THE HILL – In towns and cities throughout Italy, the piazza is the accepted place to meet, find a bench and relax with friends.
Soon, the area’s most Italian neighborhood will have a piazza of its own, after friends of the Hill neighborhood donated amounts both large and small that totaled about $1 million. The money was enough to acquire the land and cover it with masonry walls, fountains, granite and hanging lights. There also will be a grotto with a statue of the Blessed Virgin Mary.
Granite pavers throughout add to the look of the place, as will greenery, four concrete chess tables and benches also made of concrete. The piazza will also feature sycamore trees.
The donors hope to raise about $200,000 more and open the piazza at the end of June or early July. The Square Beyond Compare has a role: Two of the major donors are Ed and Marge Imo of Imo’s Pizza.
“It’s probably one of the most important cultural things for Italian heritage that I’ve done,” said Tony Frisella, who owns Frisella Nursery. His company designed and built the piazza, which is now under construction. Renderings refer to it as Piazza Bambini.
The piazza will be across Marconi Avenue from St. Ambrose on the Hill Catholic Church. The 10,534-square-foot vacant lot will provide the perfect gathering place after Mass, on a Saturday in spring or on an evening in the summer.
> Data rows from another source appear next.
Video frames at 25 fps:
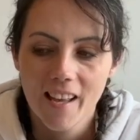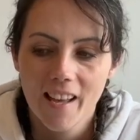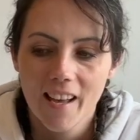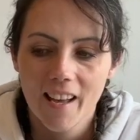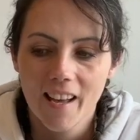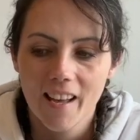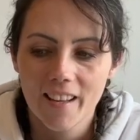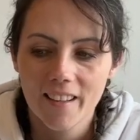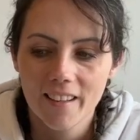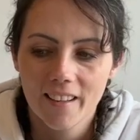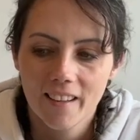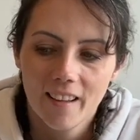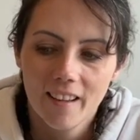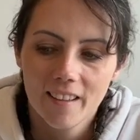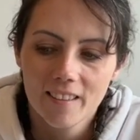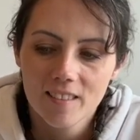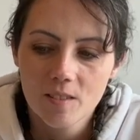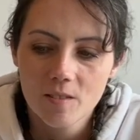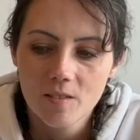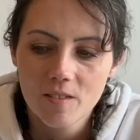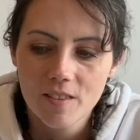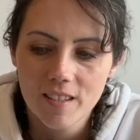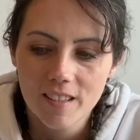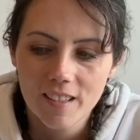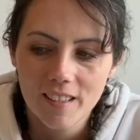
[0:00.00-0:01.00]
And I had to
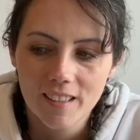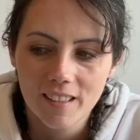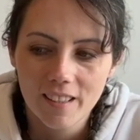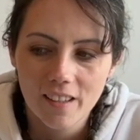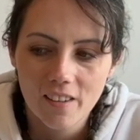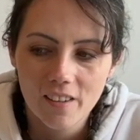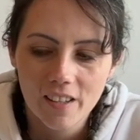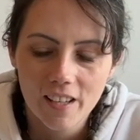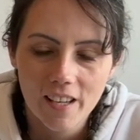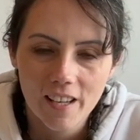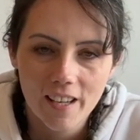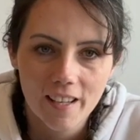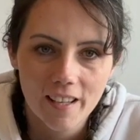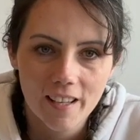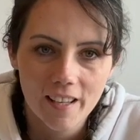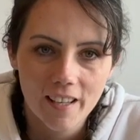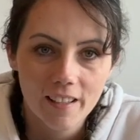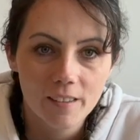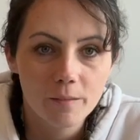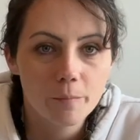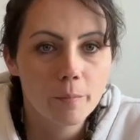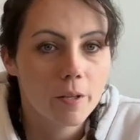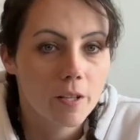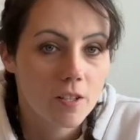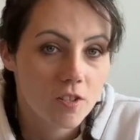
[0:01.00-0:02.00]
think, okay, I
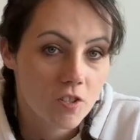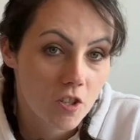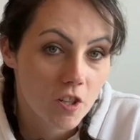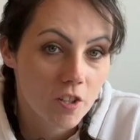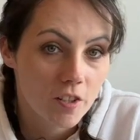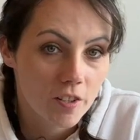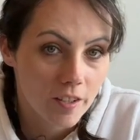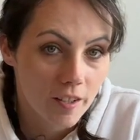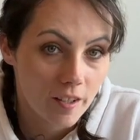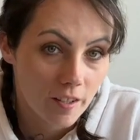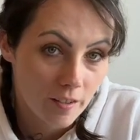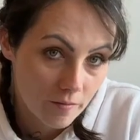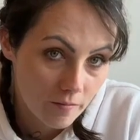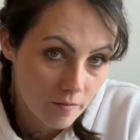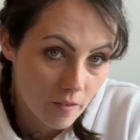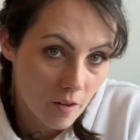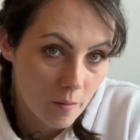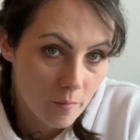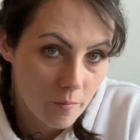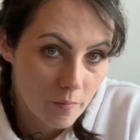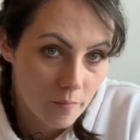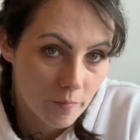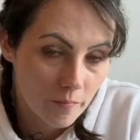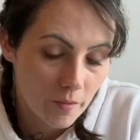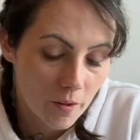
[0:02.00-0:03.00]

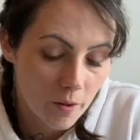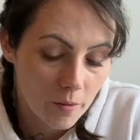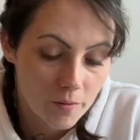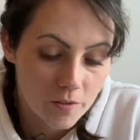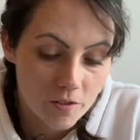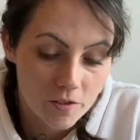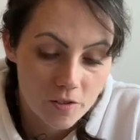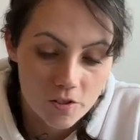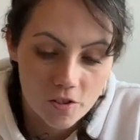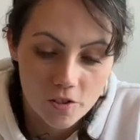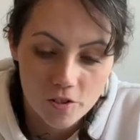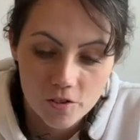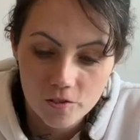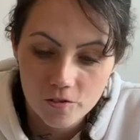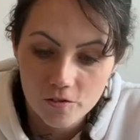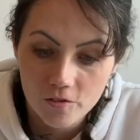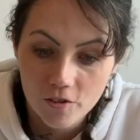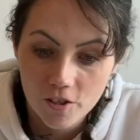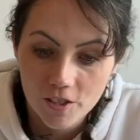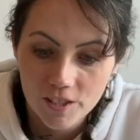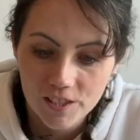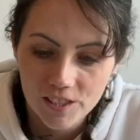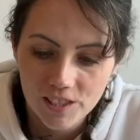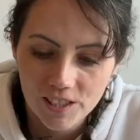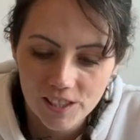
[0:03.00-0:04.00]
was in charge of
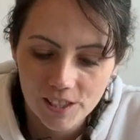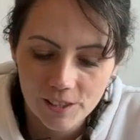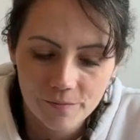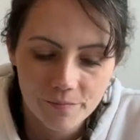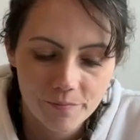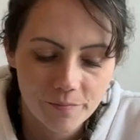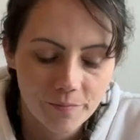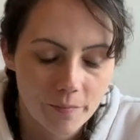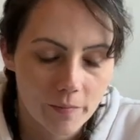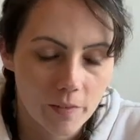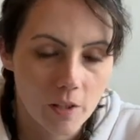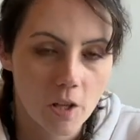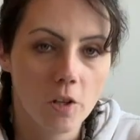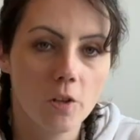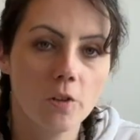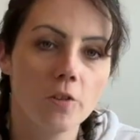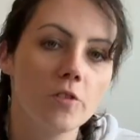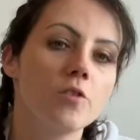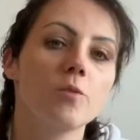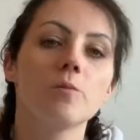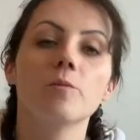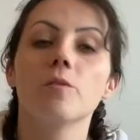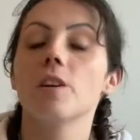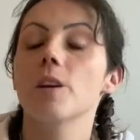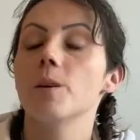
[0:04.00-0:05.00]
finding a
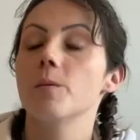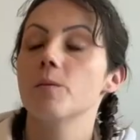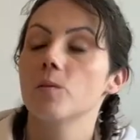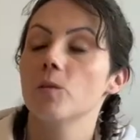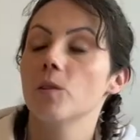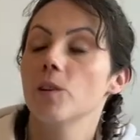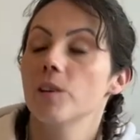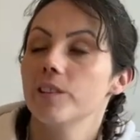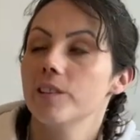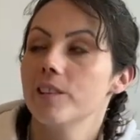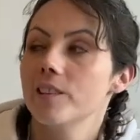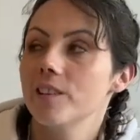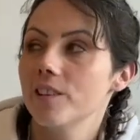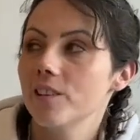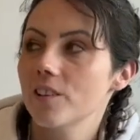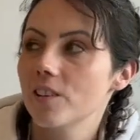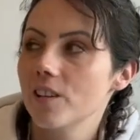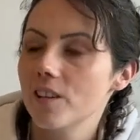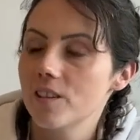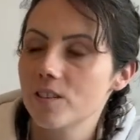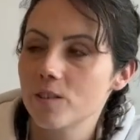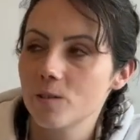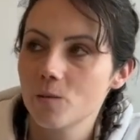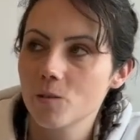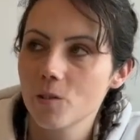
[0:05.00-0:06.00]
costume for him, so I had to think, okay,
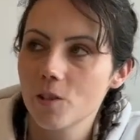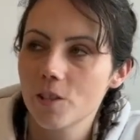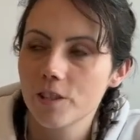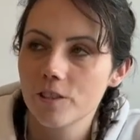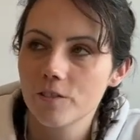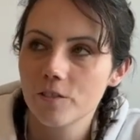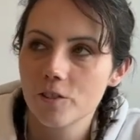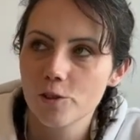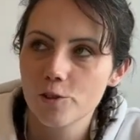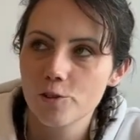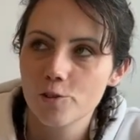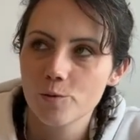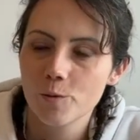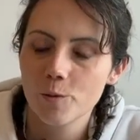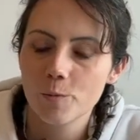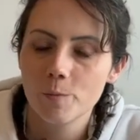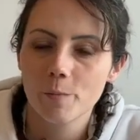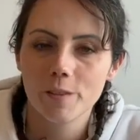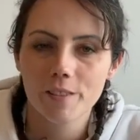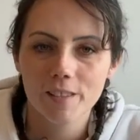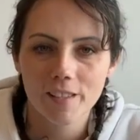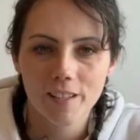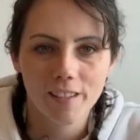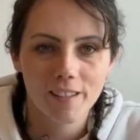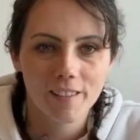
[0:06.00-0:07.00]
so what kind of costume could my
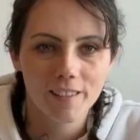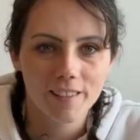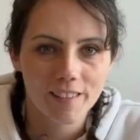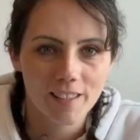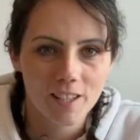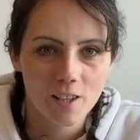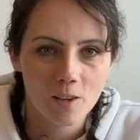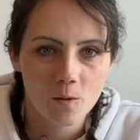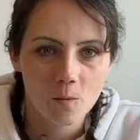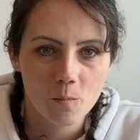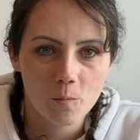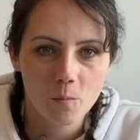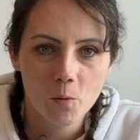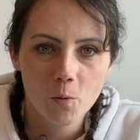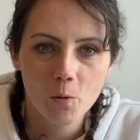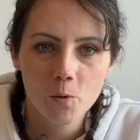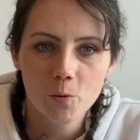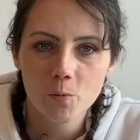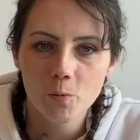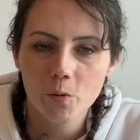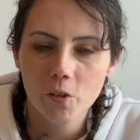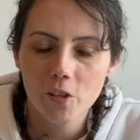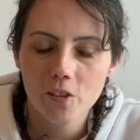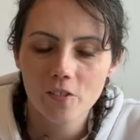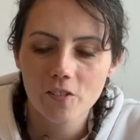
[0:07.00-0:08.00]
dad kind of get on board
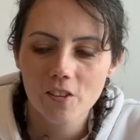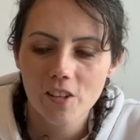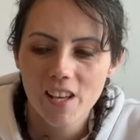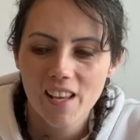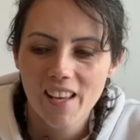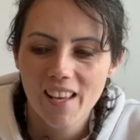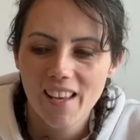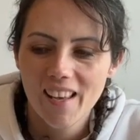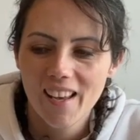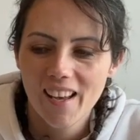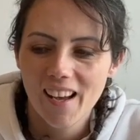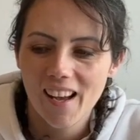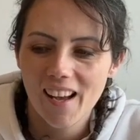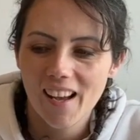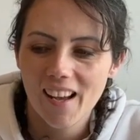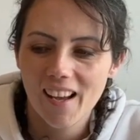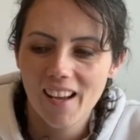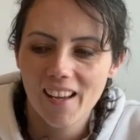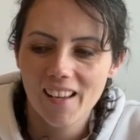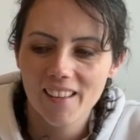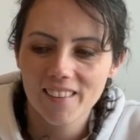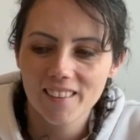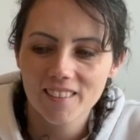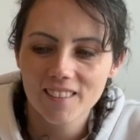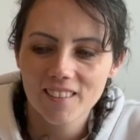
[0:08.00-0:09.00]
with?
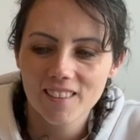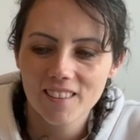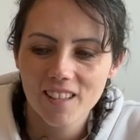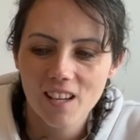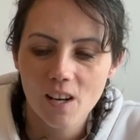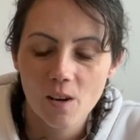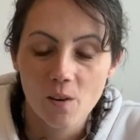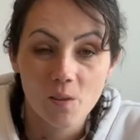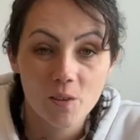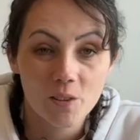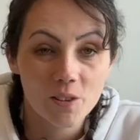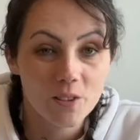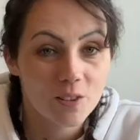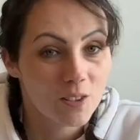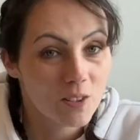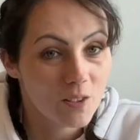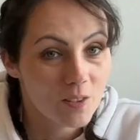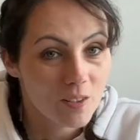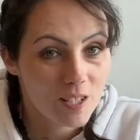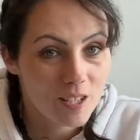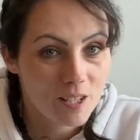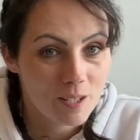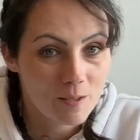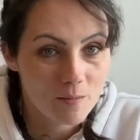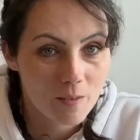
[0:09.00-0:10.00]
And I don't know how well you know
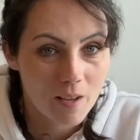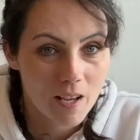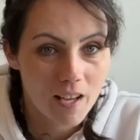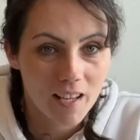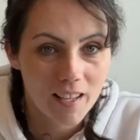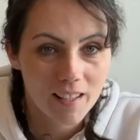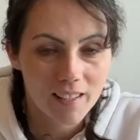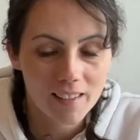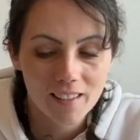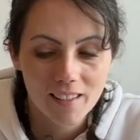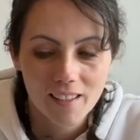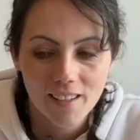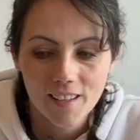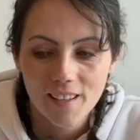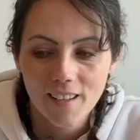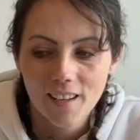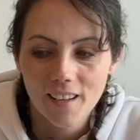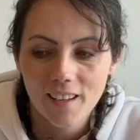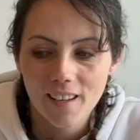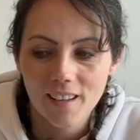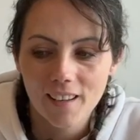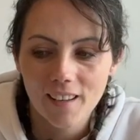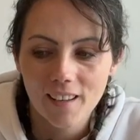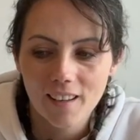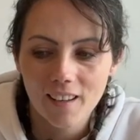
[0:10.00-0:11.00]
He-Man,
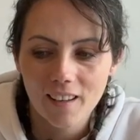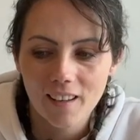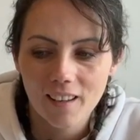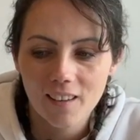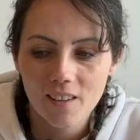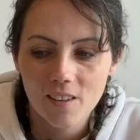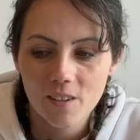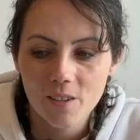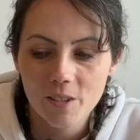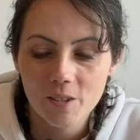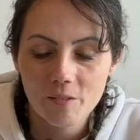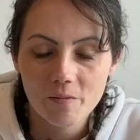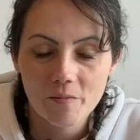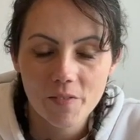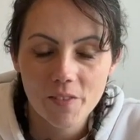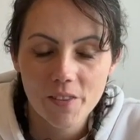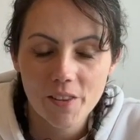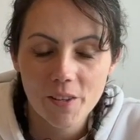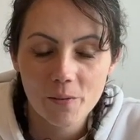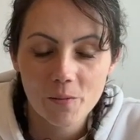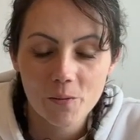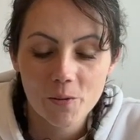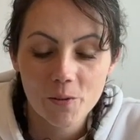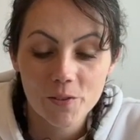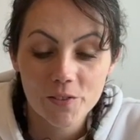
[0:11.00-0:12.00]

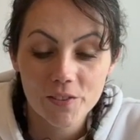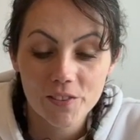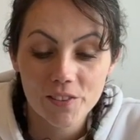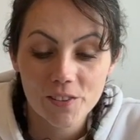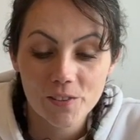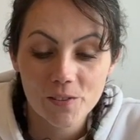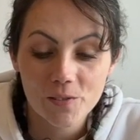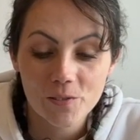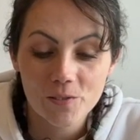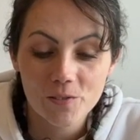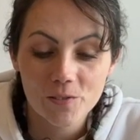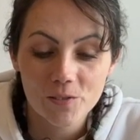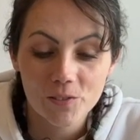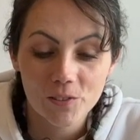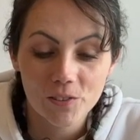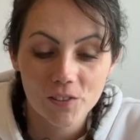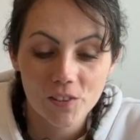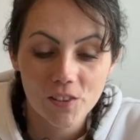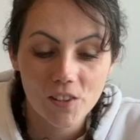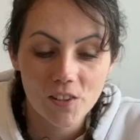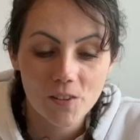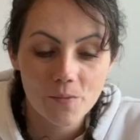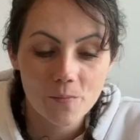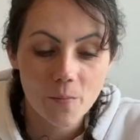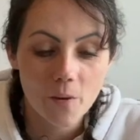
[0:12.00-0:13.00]
there wasn't an awful
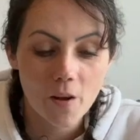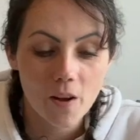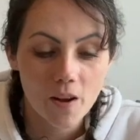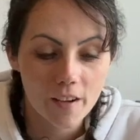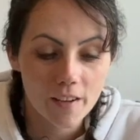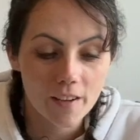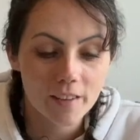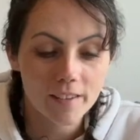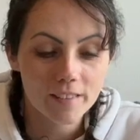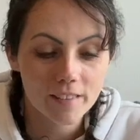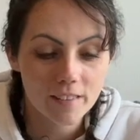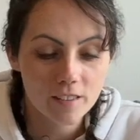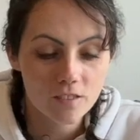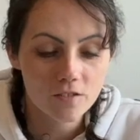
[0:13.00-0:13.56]
lot, but I did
“It was just an empty lot for all those years, privately owned,” said 10th Ward Alderman Joe Vollmer. “There’s always been a fence there, since I was a kid, nothing else there, just kind of wasted space.”
A developer tried to build condos there, but it didn’t work out, Vollmer said. Then a group worked with St. Ambrose and the Imos to acquire the property and put in the piazza, he said.
“It’s going to have a nice fountain. There’s going to be some tables for checkers, to read a book,” Vollmer said.
Members of the piazza committee are the Imos, William Frisella, Joe Ambrose, Phil Torissi, St. Ambrose pastor Msgr. Vincent J. Bommarito, and Chris Pagano.
William Frisella, a cousin of Tony Frisella, said the idea came up about 12 or 13 years ago when a group he was involved with found out the lot was potentially for sale. Nothing happened at that time, but the site became available about two years ago.
The group began to envision a piazza. The Imos agreed to buy the land, and William Frisella agreed to put up the money for the fountain. Other donors followed, with offerings large and small.
“Hopefully, we can have private events there, like weddings,” Tony Frisella said.
“Italian piazzas, or squares, are the beating hearts of every Italian town and city,” declares the Walks of Italy website. “They can be big or small, intimate or dramatic, humble, opulent, old, new and everything in between. In fact, sometimes a piazza isn’t a square at all.”
While they’re all different, the website says, they all are the community’s physical center. They are its main outdoor theater and home to its main political buildings. They include offices, churches, cafes, restaurants, fountains and monuments.